There was some confusion in Wednesday’s deal with the Texas Rangers, in which the Braves brought back 2015 draft pick Kolby Allard for Jake Odorizzi and cash.

It was expected that Odorizzi, who had a player option for 2023 at $6.5 million, would instead take the $6.25 million buyout and hit the free-agent market ... except Odorizzi’s option wasn’t for $6.5 million. It had ballooned to $12.5 million, and after struggling to a 4.40 ERA, including 5.24 ERA after being traded from the Houston Astros to Atlanta, Odorizzi was taking the guaranteed money.

The three-year, $23.5 million deal the Astros inked him to in 2021 included an option year that escalated based on performance. If Odorizzi got into 20, 25 or 30 games he’d add $2 million to the salary and $1 million to the buyout at each step.

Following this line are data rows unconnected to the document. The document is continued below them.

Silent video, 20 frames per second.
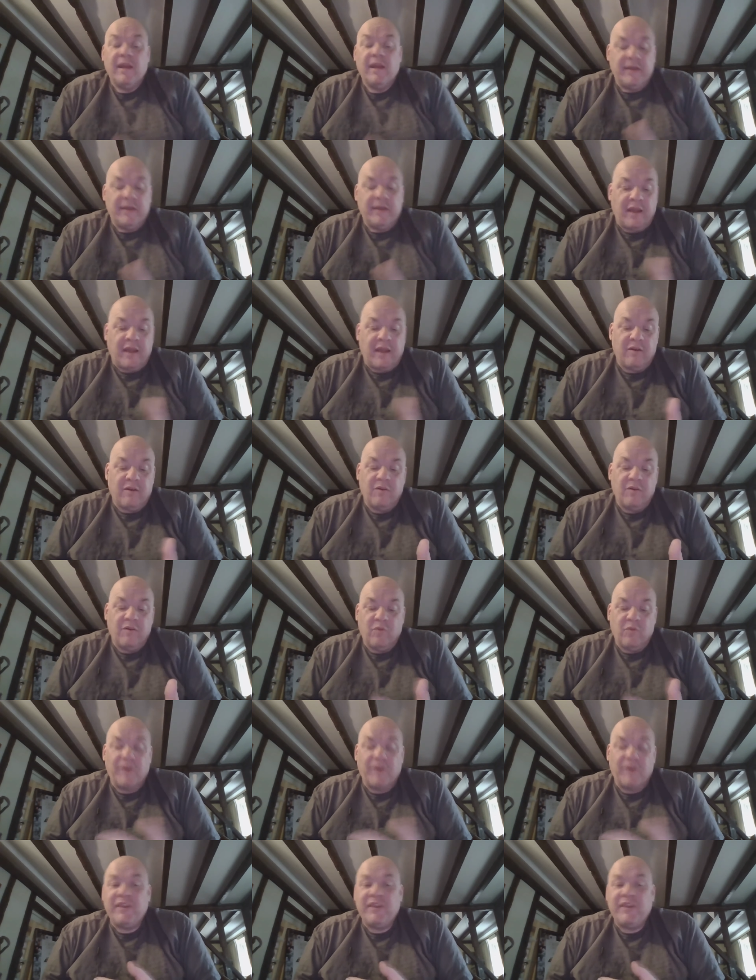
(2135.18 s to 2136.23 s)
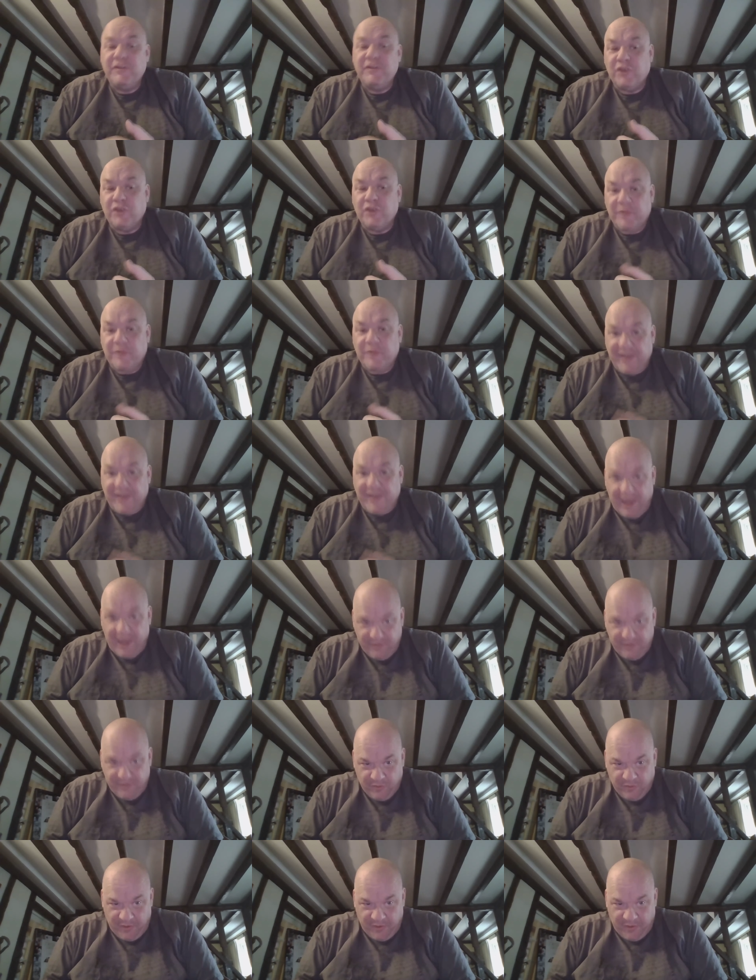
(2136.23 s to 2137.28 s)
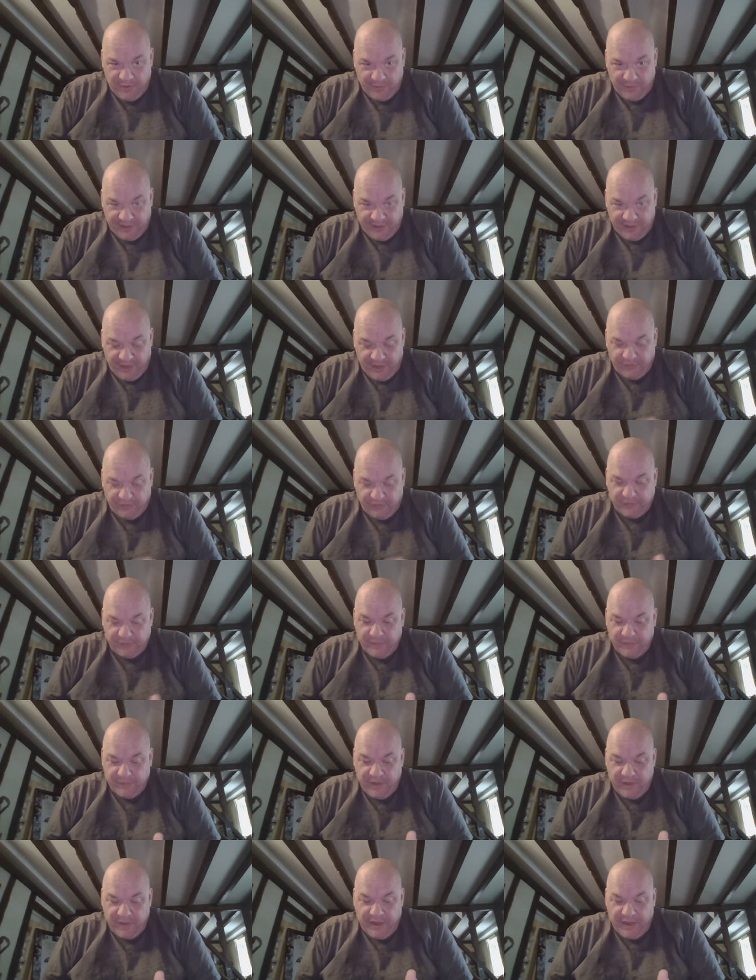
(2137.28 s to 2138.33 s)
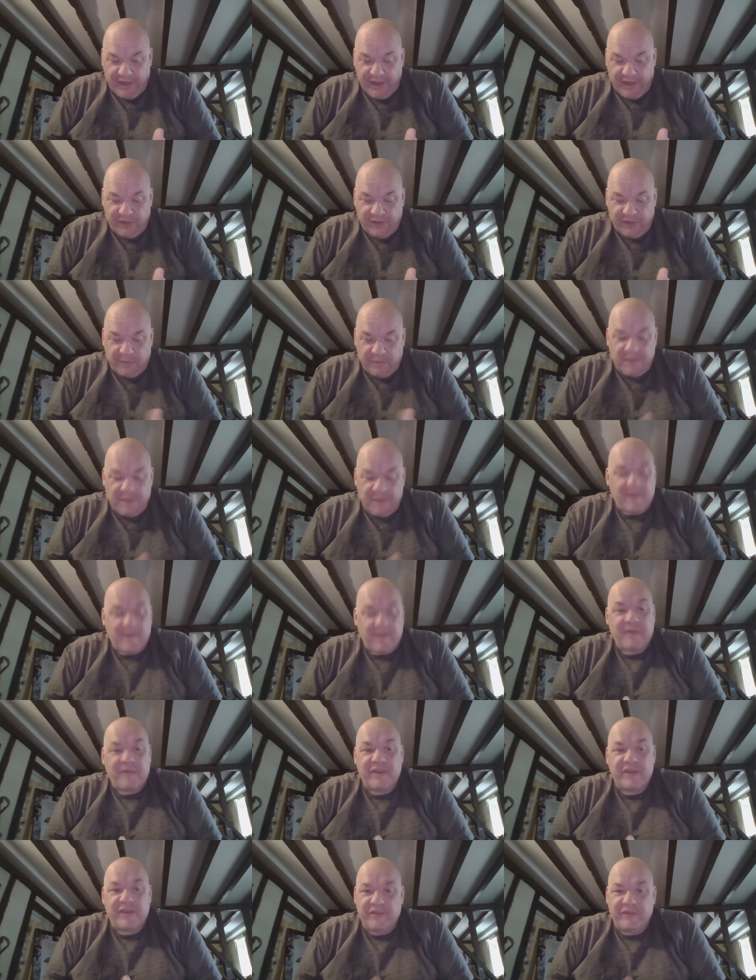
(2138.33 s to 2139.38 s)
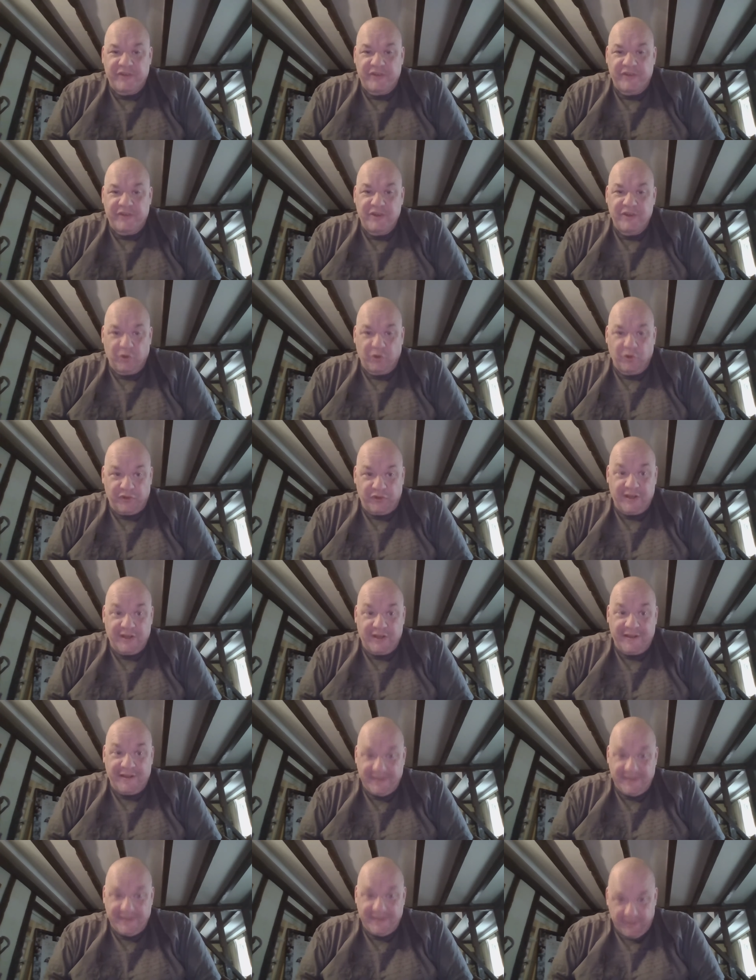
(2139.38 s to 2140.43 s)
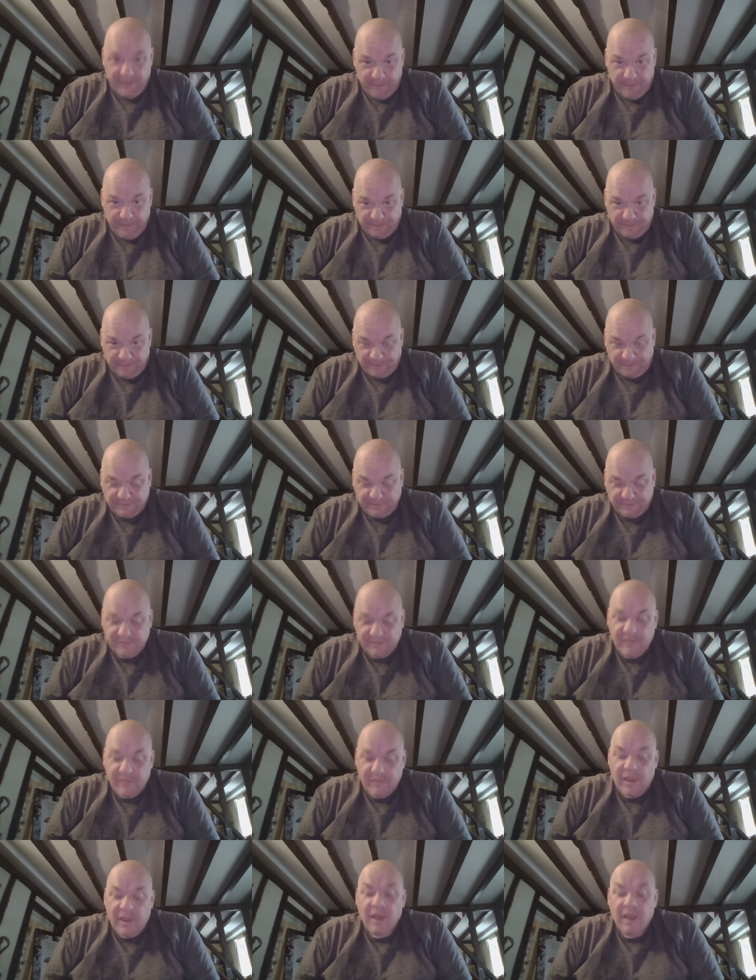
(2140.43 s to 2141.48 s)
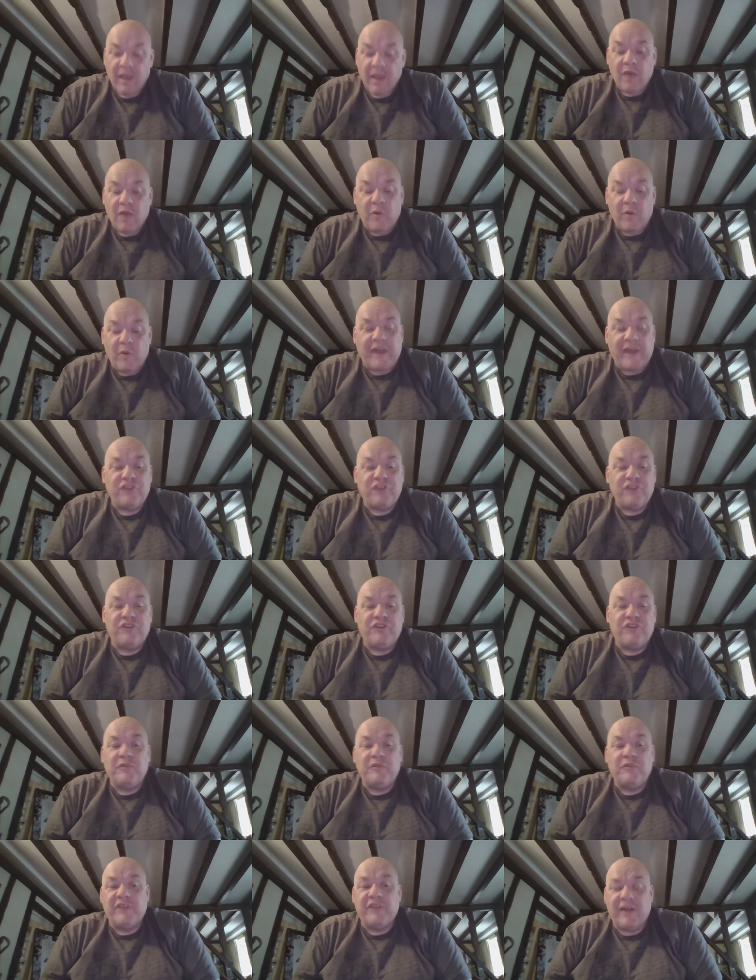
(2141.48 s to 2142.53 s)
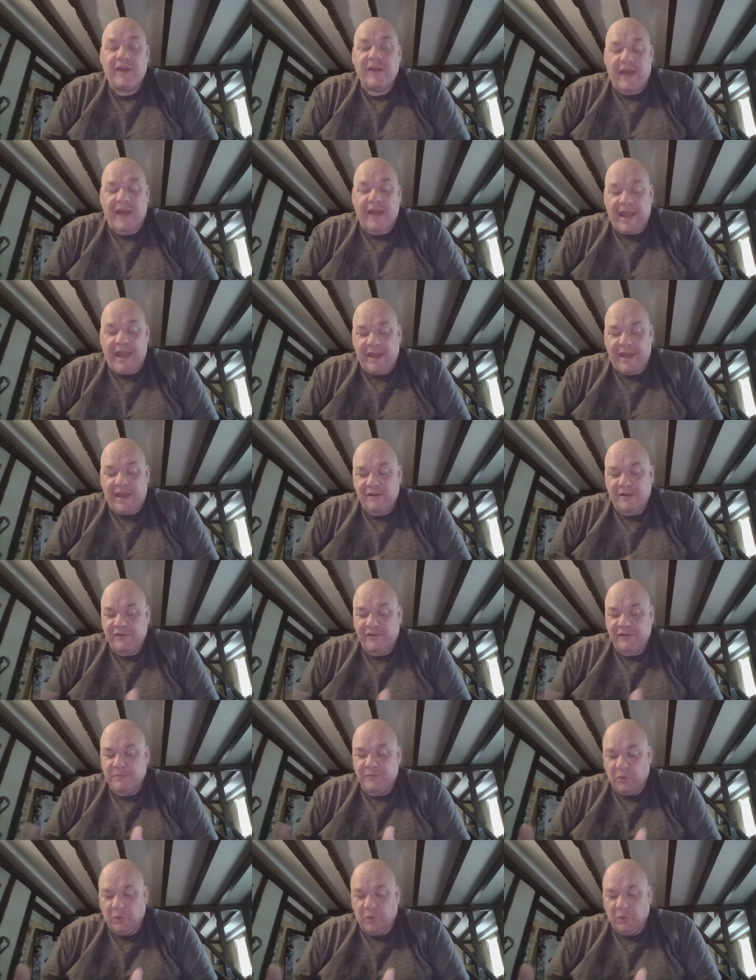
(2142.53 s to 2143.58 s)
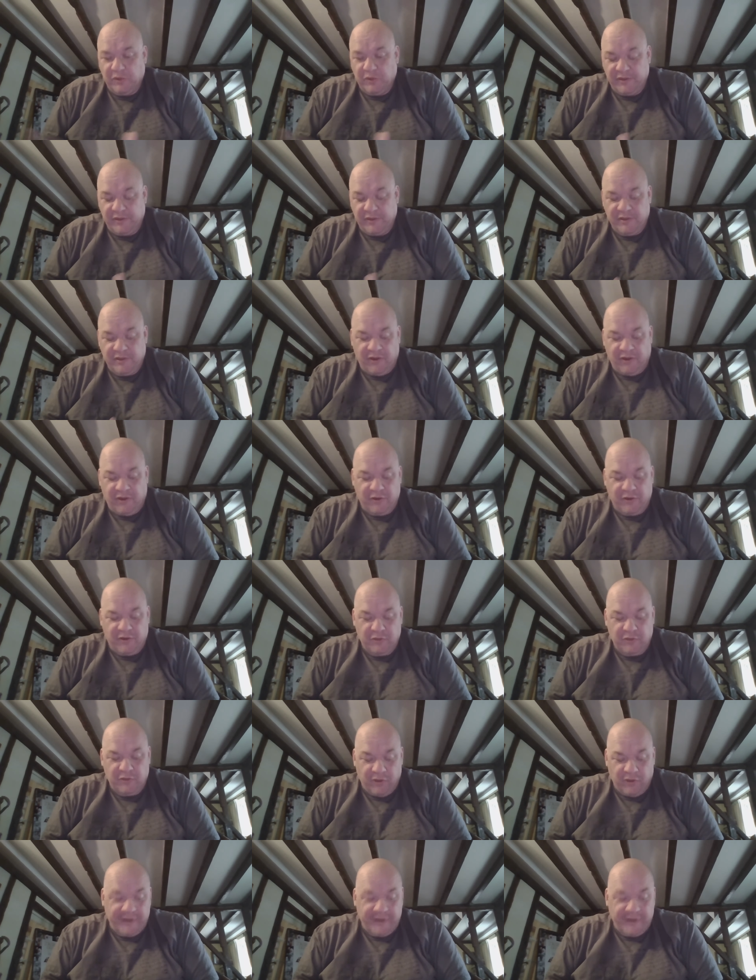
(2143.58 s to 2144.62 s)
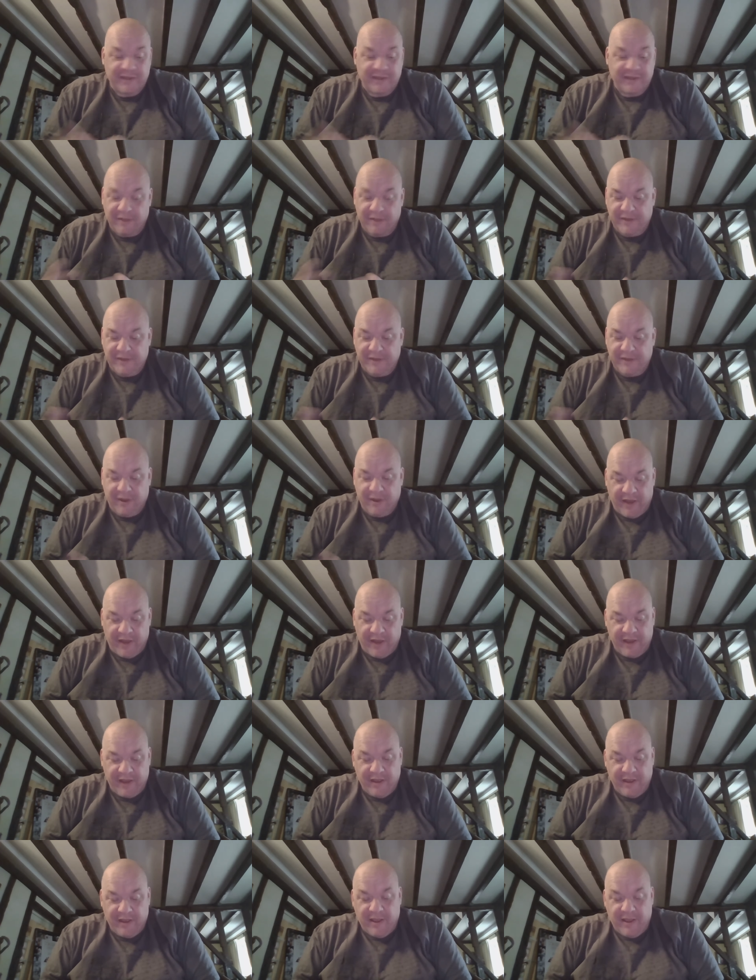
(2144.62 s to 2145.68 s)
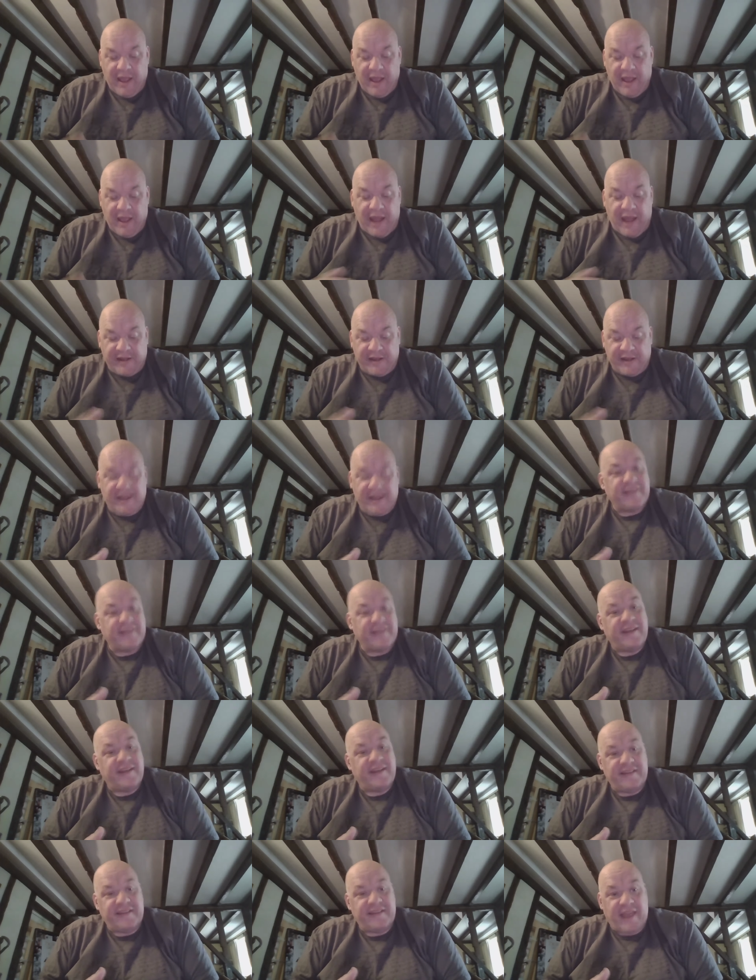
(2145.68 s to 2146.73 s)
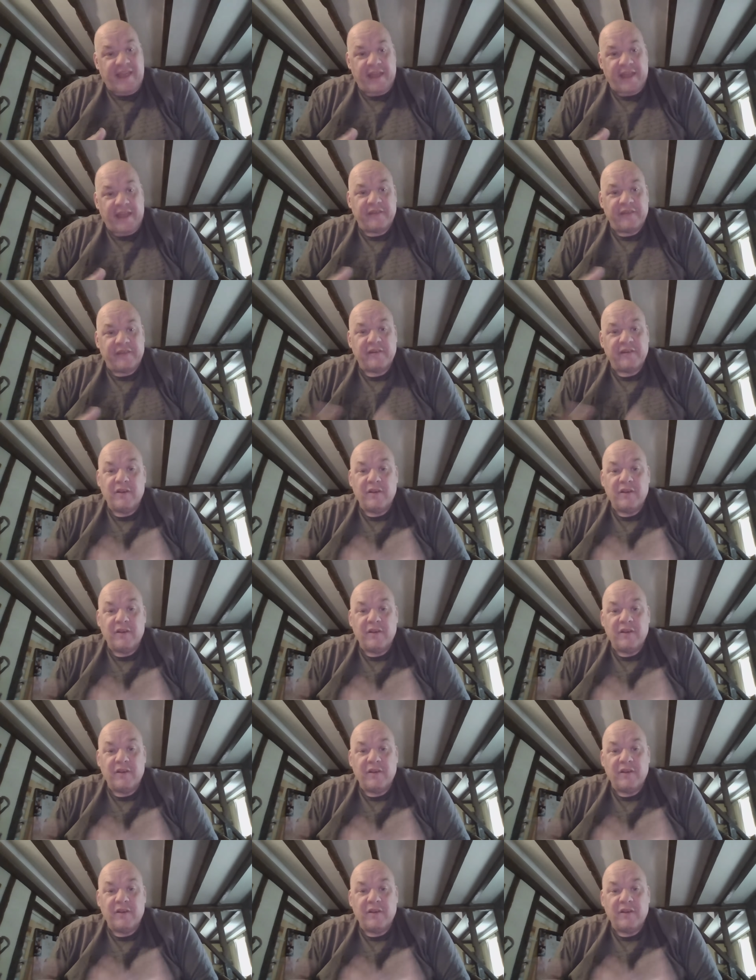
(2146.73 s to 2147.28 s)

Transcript: Now, one thing you've got to be careful with with gloves is people have a tendency not to clean them. We had a shooter at Maldon, a guy called Lloyd, lovely guy, had a cut in his hand,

He blew past those milestones, getting into 46 games and the option was hence maxed out.

The Braves basically saved $2.5 million, sending a reported $10 million along with Odorizzi, and removed a relatively expensive and underperforming veteran from a crowded group of potential starters.

Allard, who has a career 6.07 ERA, may not make the cut with the likes of Ian Anderson, Bryce Elder, Kyle Muller, Jared Shuster and Mike Soroka vying for the fifth spot, but all make more sense than Odorizzi, who never clicked in a Braves uniform.

9. Christmas ... with Blooper?

The email hit inboxes Wednesday afternoon, the announcement that Blooper Claus is coming to town, and the mascot posted on his Instagram the invitation to “come get you a photo with Saint Thiccolas.”

For $100, up to eight people get a 15-minute experience that includes a walk through the Braves’ dugout, batting cages and clubhouse and a holiday-themed photo with Blooper.